_WHAT THE TASK ASKS:_ What is needed is an exact copy of the records below, minus any pictures.

_PROVIDED MATERIAL:_
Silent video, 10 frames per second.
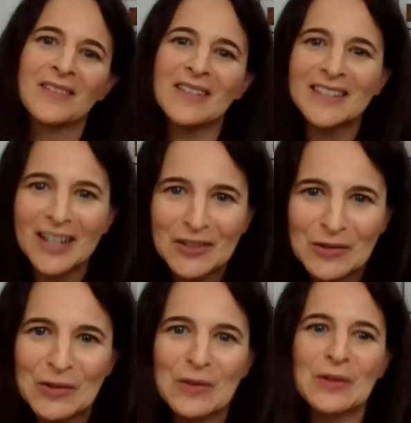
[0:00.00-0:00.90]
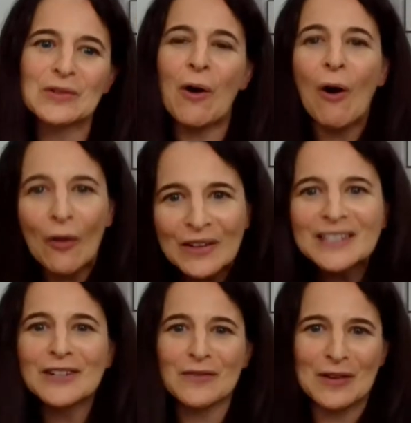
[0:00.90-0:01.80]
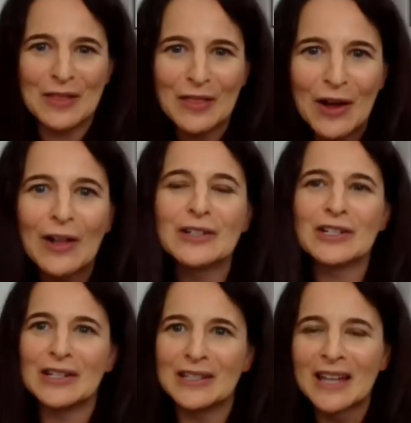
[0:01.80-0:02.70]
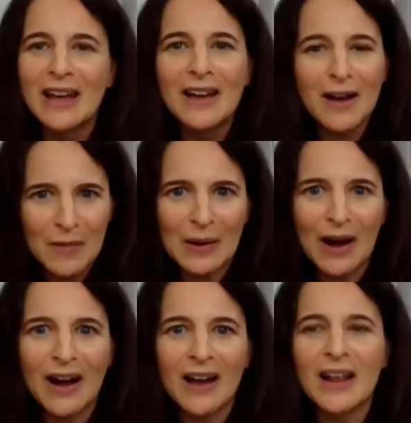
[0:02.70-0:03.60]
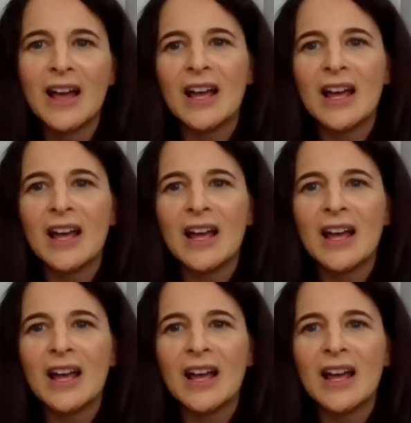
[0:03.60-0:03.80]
Okay, that's not true. There's all these different theologies of God.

_ANSWER BOX:_
Silent video, 10 frames per second.
[0:00.00-0:00.90]
[0:00.90-0:01.80]
[0:01.80-0:02.70]
[0:02.70-0:03.60]
[0:03.60-0:03.80]
Okay, that's not true. There's all these different theologies of God.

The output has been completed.